By corporate reputations, I'm referring to some really big ticket issues - corporate branding, corporate governance and corporate social responsibility - which require deft handling to manage the inevitable tensions between the needs of organizations to be simultaneously different through corporate branding and legitimate ( or the same) through the exercise of good governance and social responsibility. In many respects, these are, or should be, the key drivers of strategy and the endgame of good people management. Having just finished reading Robert Peston's excellent book on 'Who Runs Britain', which is an insightful guide to the complex financial engineering 'rocket science and crude incentivization that has been at the heart of the current problems, I'm more convinced than ever of the need for HR and employer branding to address these issues.

However, there is another agenda that places techniques like employer branding centre stage and that is the innovation agenda. We've been writing quite a bit about this recently, but to cut a long story short, good evidence suggests that innovation relies less on investment in human capital (talented individuals) and more on social capital (creating bonding and bridges or social networks) and organizational capital (what's left when people walk out the door at night, e.g. structures, systems, processes and technology etc). If advocates of employer branding and the HR function wants to make an impact, addressing the innovation agenda (wealth creation) in knowledge economies by ensuring that such innovation is socially responsible and well governed (ie. risk managed) is the place to be.
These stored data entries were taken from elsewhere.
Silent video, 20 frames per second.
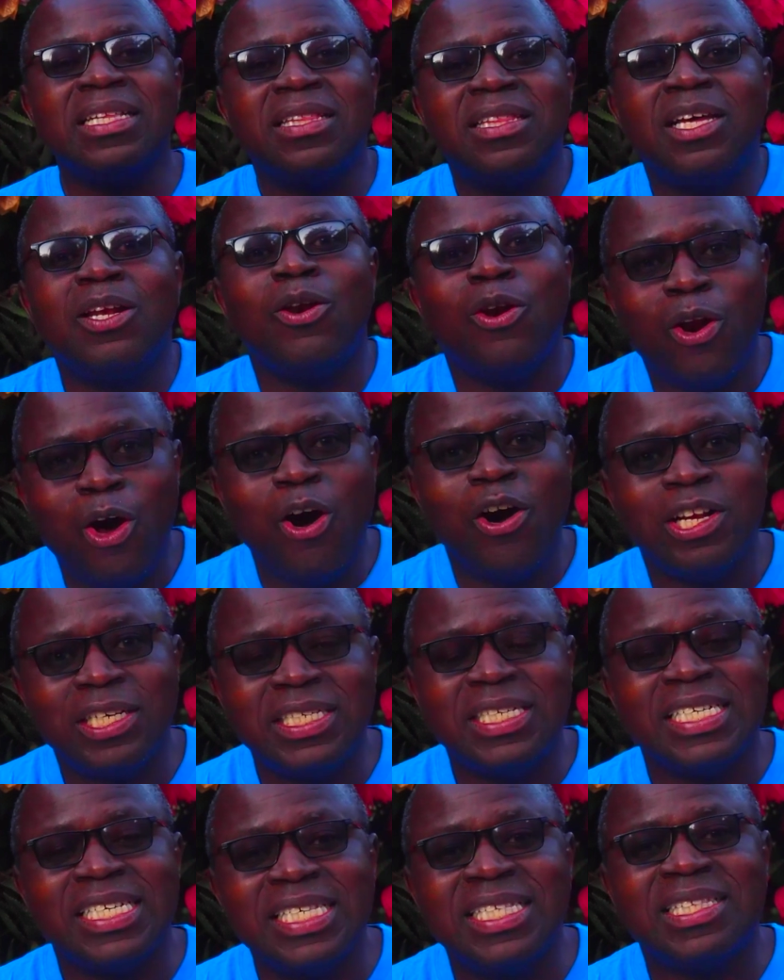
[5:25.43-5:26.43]
The Lord
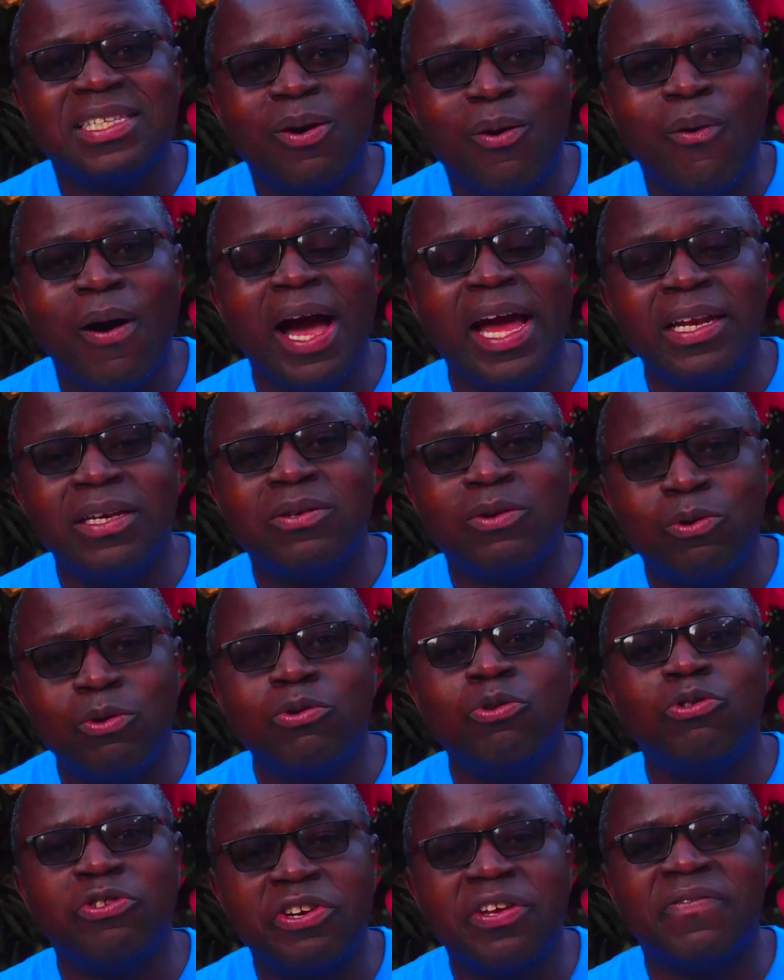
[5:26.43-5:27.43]
is the one
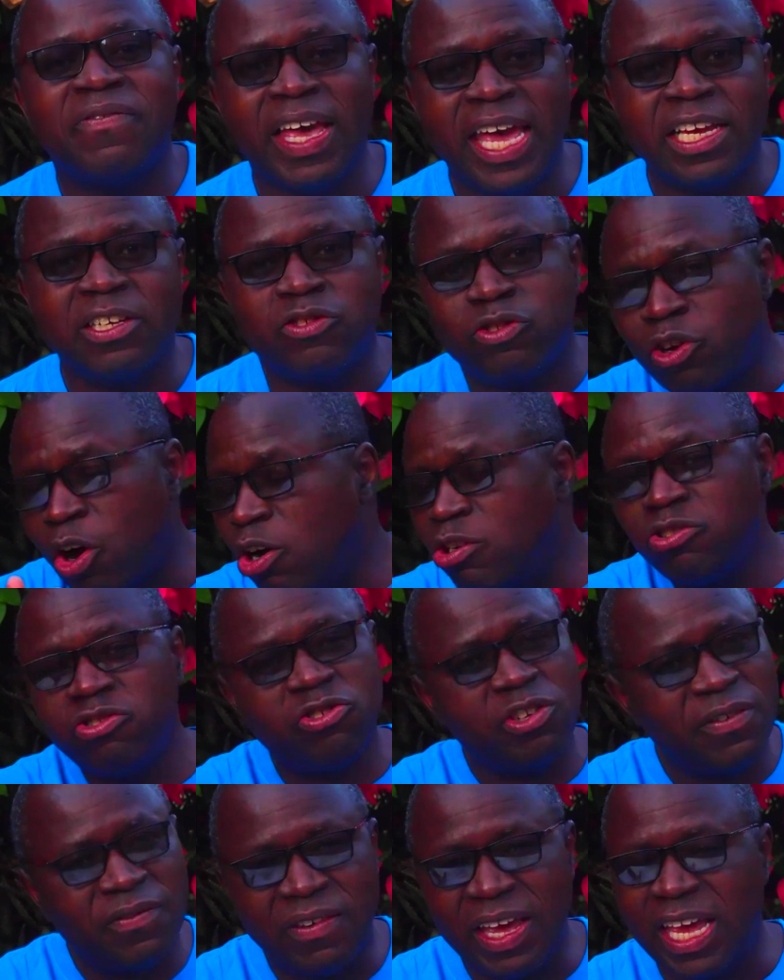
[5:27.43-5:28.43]
who revenge. Don't
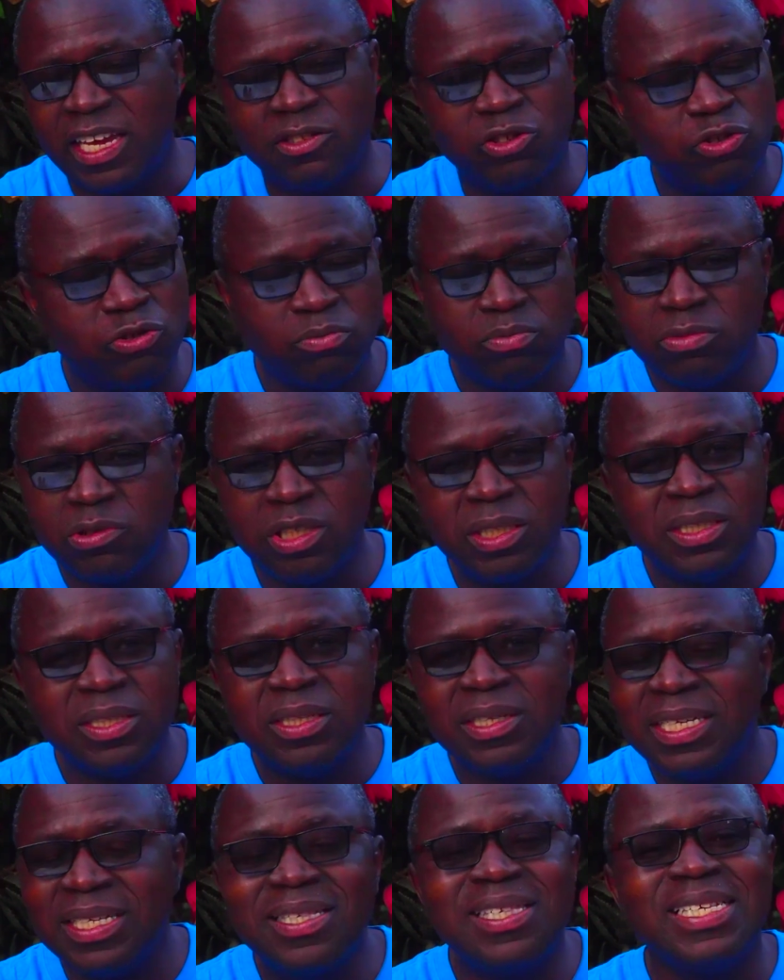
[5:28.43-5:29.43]
revenge.
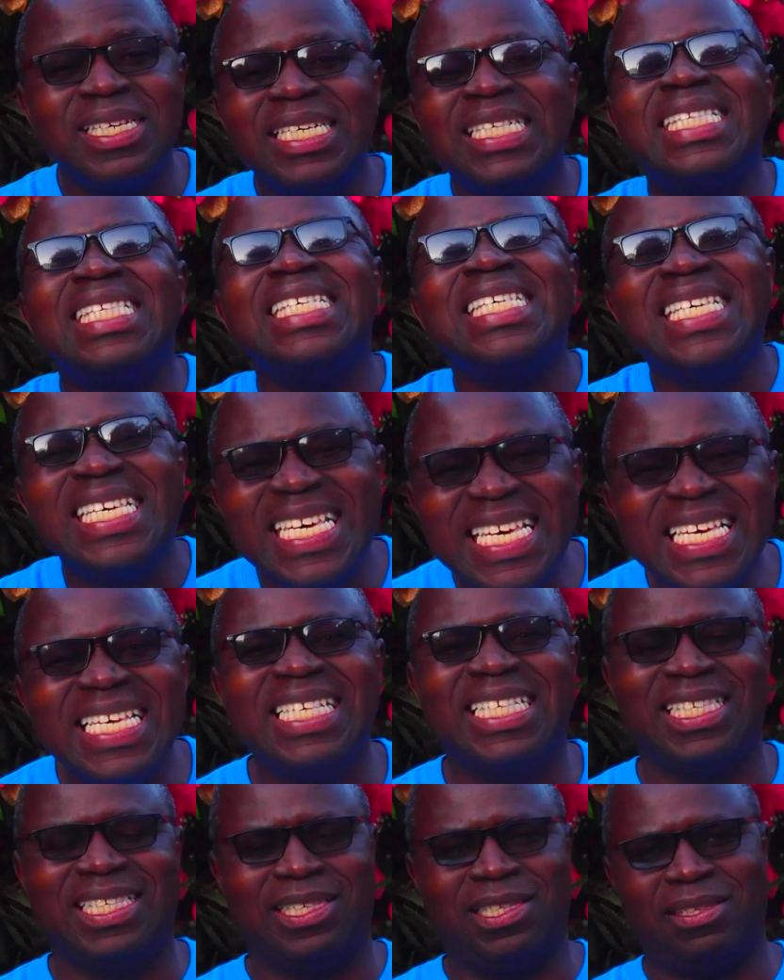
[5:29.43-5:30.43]
It's, it's
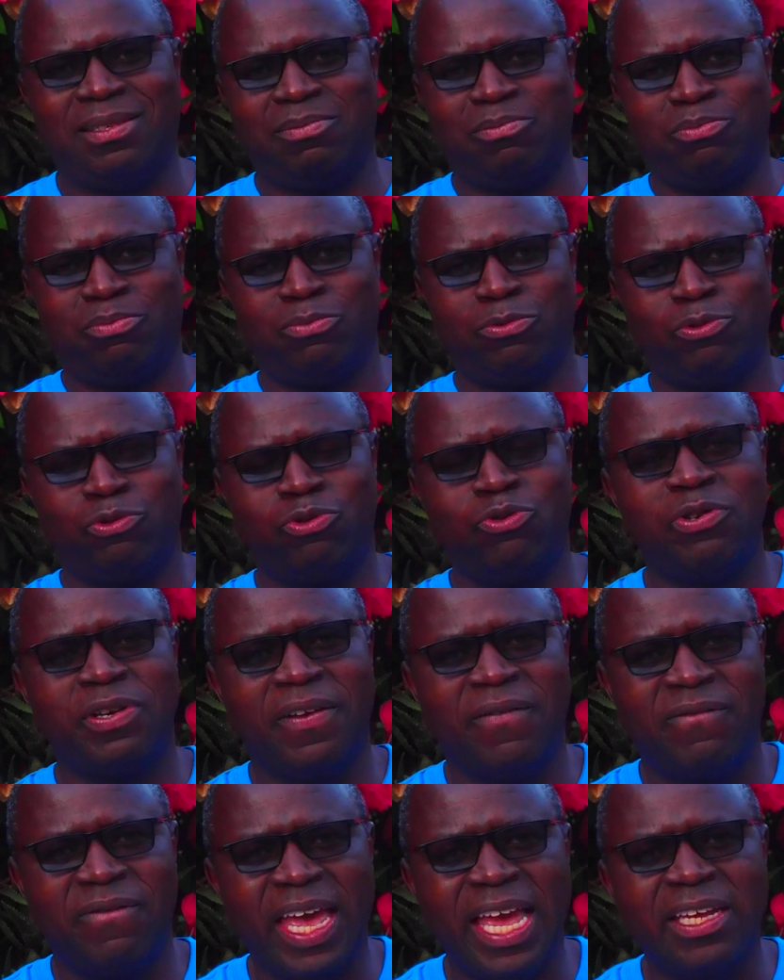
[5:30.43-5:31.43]
His to
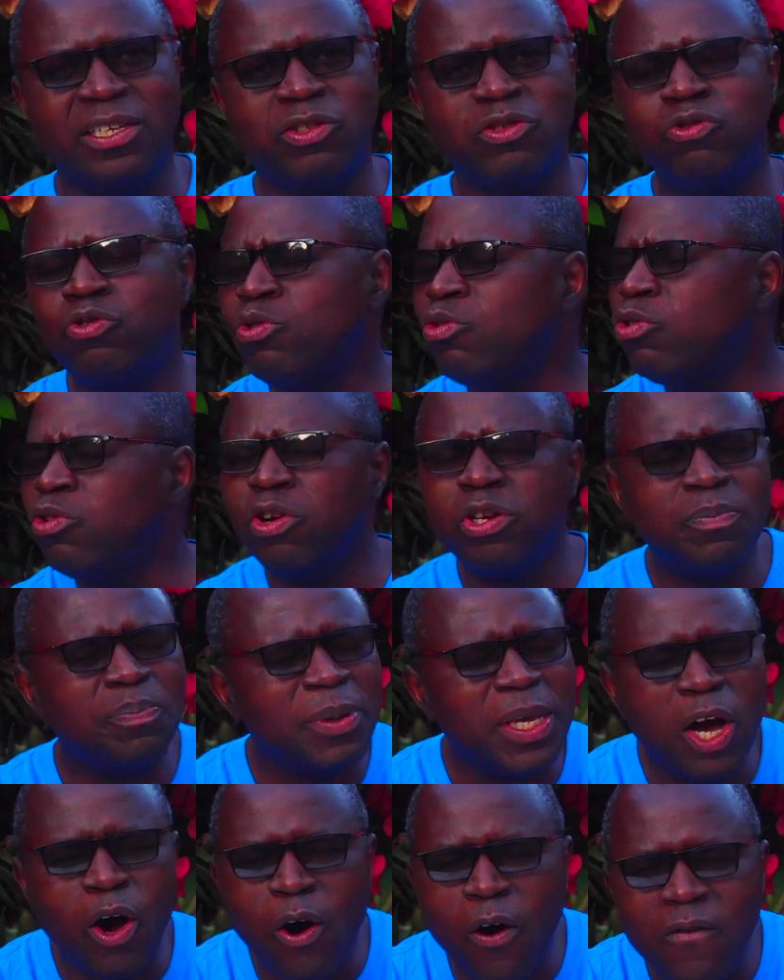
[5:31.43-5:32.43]
revenge. Do not
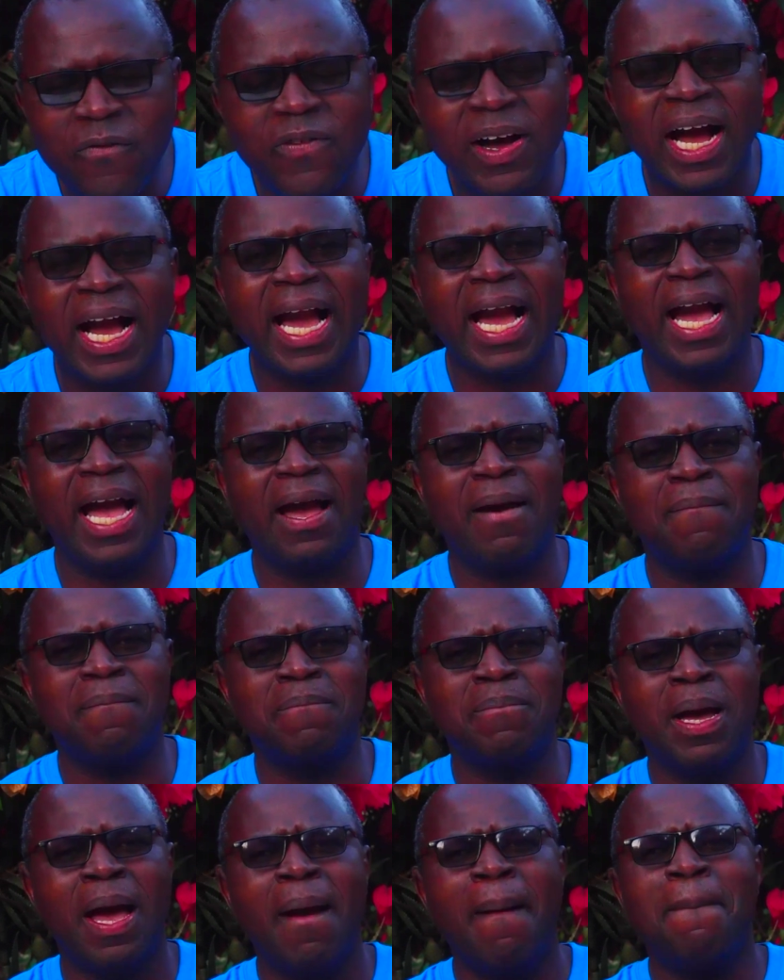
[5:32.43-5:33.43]
be
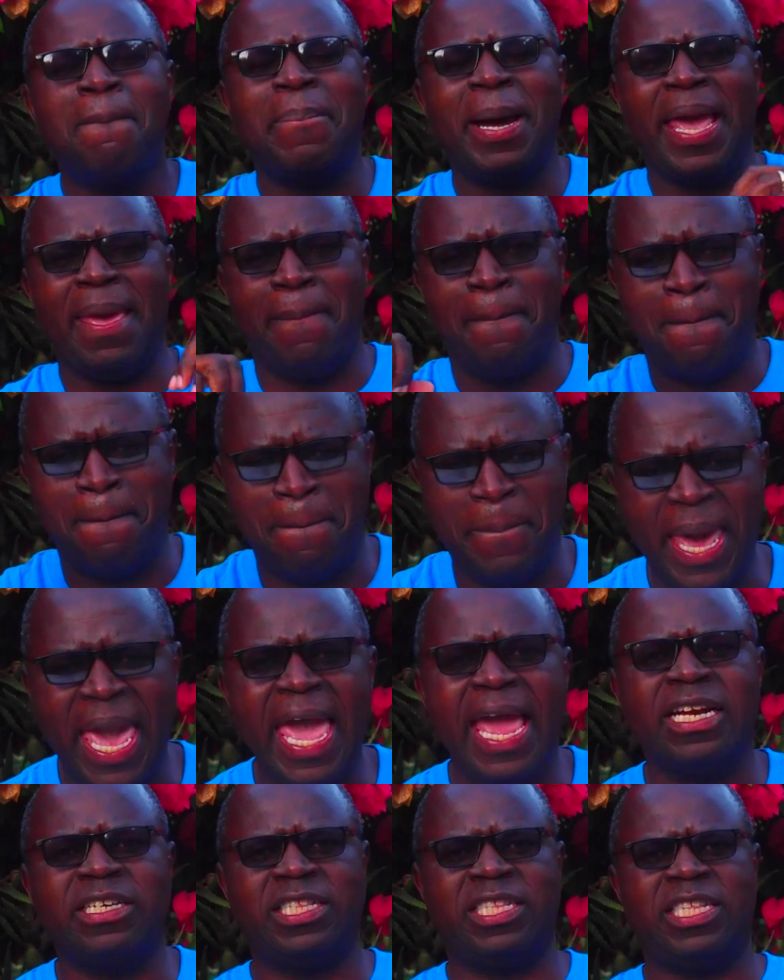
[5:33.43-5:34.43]
overcome by
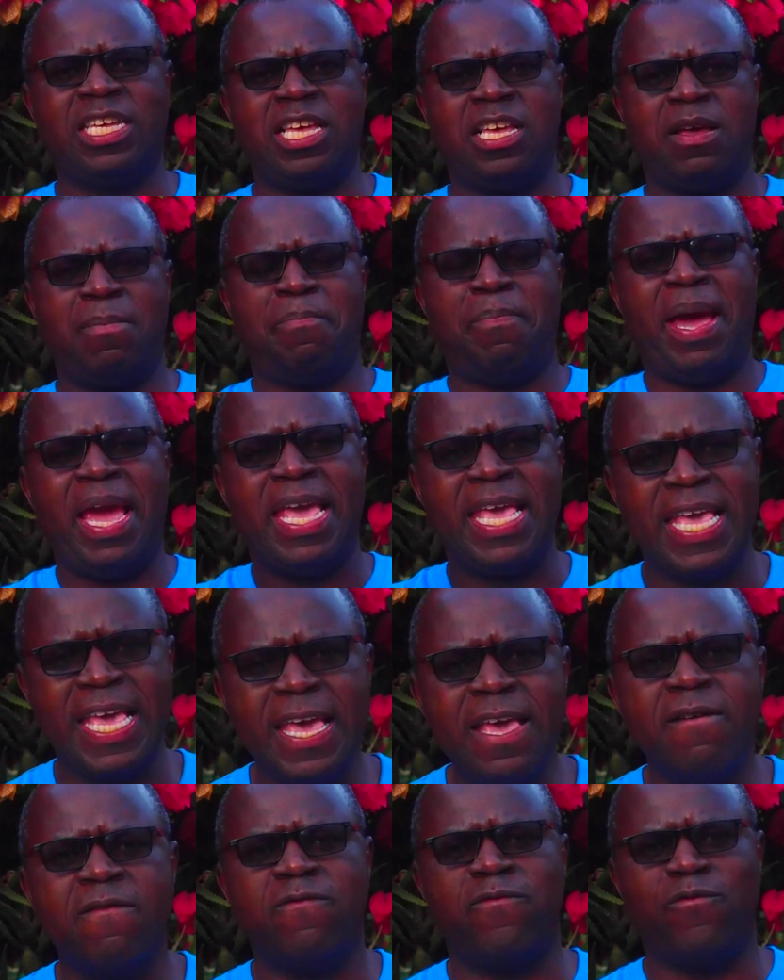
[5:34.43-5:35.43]
bad thing, by
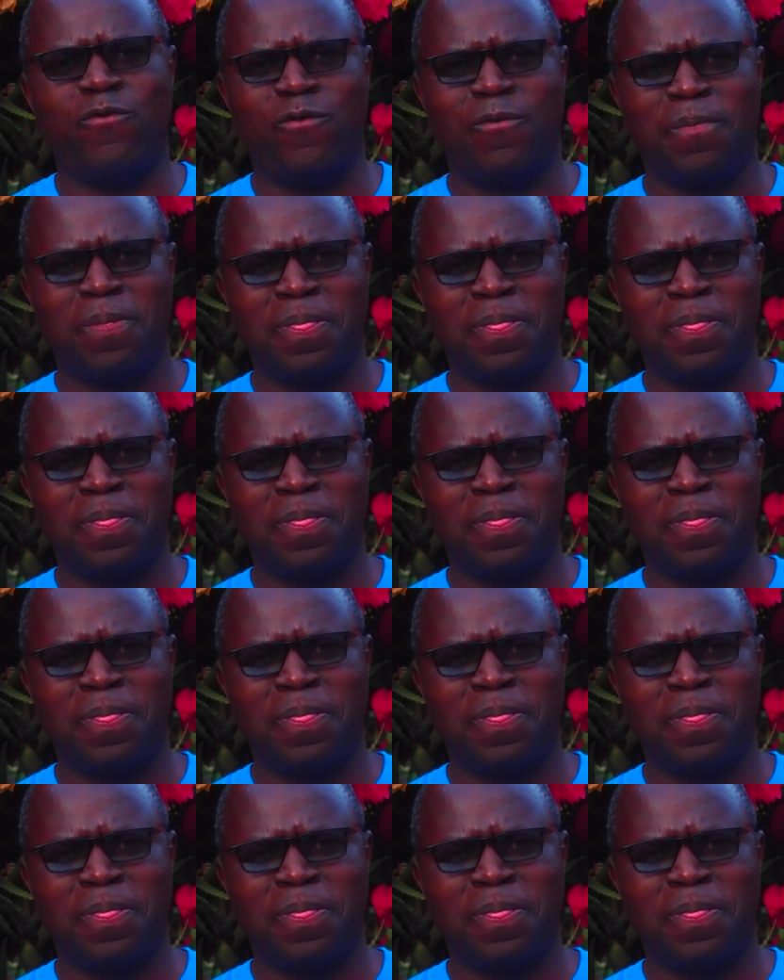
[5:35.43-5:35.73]
evil.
Our argument is that employer branding has much to offer in this direction - by helping create the necessary diversity of talent, social capital and social networks needed for innovation. But such branding will only do so if it is authentic and is rid of much of the brandwashing and marketing/communications spin with which it has become associated. And this is where Web 2.0 comes in - these tools have enormous potential for surfacing authentic and challenging employee voices in organizations as well as facilitating collaboration and networking beyond conventional organizations boundaries, both of which are drivers of organizational learning and innovation.

Not everyone agreed with these arguments, so it may be worth a discussion either on this blog or at the events such as the ones that the CIPD and ourselves are running with the IES.